▶ Work to complete: Starting at the first line below, copy through to the last line exactly.

▶ Given entries:
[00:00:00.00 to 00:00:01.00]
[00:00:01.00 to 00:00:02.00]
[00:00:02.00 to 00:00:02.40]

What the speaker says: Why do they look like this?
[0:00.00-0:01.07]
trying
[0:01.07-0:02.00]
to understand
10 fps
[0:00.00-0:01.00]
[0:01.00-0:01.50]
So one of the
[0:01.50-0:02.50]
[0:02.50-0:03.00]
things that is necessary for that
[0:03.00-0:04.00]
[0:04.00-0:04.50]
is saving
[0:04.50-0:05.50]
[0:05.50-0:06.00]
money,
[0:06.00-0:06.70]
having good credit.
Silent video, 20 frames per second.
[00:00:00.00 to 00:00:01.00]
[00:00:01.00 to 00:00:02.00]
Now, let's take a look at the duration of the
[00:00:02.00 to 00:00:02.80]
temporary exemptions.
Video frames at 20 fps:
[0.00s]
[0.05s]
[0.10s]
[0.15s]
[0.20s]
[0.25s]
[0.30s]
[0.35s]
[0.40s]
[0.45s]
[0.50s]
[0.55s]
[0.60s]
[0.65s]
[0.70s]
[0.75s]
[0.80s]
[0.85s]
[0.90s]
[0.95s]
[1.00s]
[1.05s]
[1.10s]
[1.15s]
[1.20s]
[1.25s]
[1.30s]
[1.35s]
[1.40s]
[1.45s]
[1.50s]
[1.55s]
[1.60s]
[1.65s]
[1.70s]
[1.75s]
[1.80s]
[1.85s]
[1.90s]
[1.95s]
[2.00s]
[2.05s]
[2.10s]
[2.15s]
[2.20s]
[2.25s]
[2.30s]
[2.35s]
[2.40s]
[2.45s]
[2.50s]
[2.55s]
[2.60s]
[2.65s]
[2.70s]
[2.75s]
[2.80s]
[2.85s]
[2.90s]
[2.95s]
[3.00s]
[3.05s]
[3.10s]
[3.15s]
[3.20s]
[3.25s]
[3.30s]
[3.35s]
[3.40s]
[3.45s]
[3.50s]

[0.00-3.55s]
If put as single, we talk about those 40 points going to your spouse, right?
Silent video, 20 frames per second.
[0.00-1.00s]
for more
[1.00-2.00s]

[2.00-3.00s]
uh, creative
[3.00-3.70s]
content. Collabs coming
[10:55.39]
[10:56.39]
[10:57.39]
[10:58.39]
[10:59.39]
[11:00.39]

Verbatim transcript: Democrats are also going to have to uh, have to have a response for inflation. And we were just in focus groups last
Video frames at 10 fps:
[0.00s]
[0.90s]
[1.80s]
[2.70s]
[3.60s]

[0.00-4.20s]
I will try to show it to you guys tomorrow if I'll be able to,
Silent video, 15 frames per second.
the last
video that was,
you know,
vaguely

▶ Expected output:
[00:00:00.00 to 00:00:01.00]
[00:00:01.00 to 00:00:02.00]
[00:00:02.00 to 00:00:02.40]

What the speaker says: Why do they look like this?
[0:00.00-0:01.07]
trying
[0:01.07-0:02.00]
to understand
10 fps
[0:00.00-0:01.00]
[0:01.00-0:01.50]
So one of the
[0:01.50-0:02.50]
[0:02.50-0:03.00]
things that is necessary for that
[0:03.00-0:04.00]
[0:04.00-0:04.50]
is saving
[0:04.50-0:05.50]
[0:05.50-0:06.00]
money,
[0:06.00-0:06.70]
having good credit.
Silent video, 20 frames per second.
[00:00:00.00 to 00:00:01.00]
[00:00:01.00 to 00:00:02.00]
Now, let's take a look at the duration of the
[00:00:02.00 to 00:00:02.80]
temporary exemptions.
Video frames at 20 fps:
[0.00s]
[0.05s]
[0.10s]
[0.15s]
[0.20s]
[0.25s]
[0.30s]
[0.35s]
[0.40s]
[0.45s]
[0.50s]
[0.55s]
[0.60s]
[0.65s]
[0.70s]
[0.75s]
[0.80s]
[0.85s]
[0.90s]
[0.95s]
[1.00s]
[1.05s]
[1.10s]
[1.15s]
[1.20s]
[1.25s]
[1.30s]
[1.35s]
[1.40s]
[1.45s]
[1.50s]
[1.55s]
[1.60s]
[1.65s]
[1.70s]
[1.75s]
[1.80s]
[1.85s]
[1.90s]
[1.95s]
[2.00s]
[2.05s]
[2.10s]
[2.15s]
[2.20s]
[2.25s]
[2.30s]
[2.35s]
[2.40s]
[2.45s]
[2.50s]
[2.55s]
[2.60s]
[2.65s]
[2.70s]
[2.75s]
[2.80s]
[2.85s]
[2.90s]
[2.95s]
[3.00s]
[3.05s]
[3.10s]
[3.15s]
[3.20s]
[3.25s]
[3.30s]
[3.35s]
[3.40s]
[3.45s]
[3.50s]

[0.00-3.55s]
If put as single, we talk about those 40 points going to your spouse, right?
Silent video, 20 frames per second.
[0.00-1.00s]
for more
[1.00-2.00s]

[2.00-3.00s]
uh, creative
[3.00-3.70s]
content. Collabs coming
[10:55.39]
[10:56.39]
[10:57.39]
[10:58.39]
[10:59.39]
[11:00.39]

Verbatim transcript: Democrats are also going to have to uh, have to have a response for inflation. And we were just in focus groups last
Video frames at 10 fps:
[0.00s]
[0.90s]
[1.80s]
[2.70s]
[3.60s]

[0.00-4.20s]
I will try to show it to you guys tomorrow if I'll be able to,
Silent video, 15 frames per second.
the last
video that was,
you know,
vaguely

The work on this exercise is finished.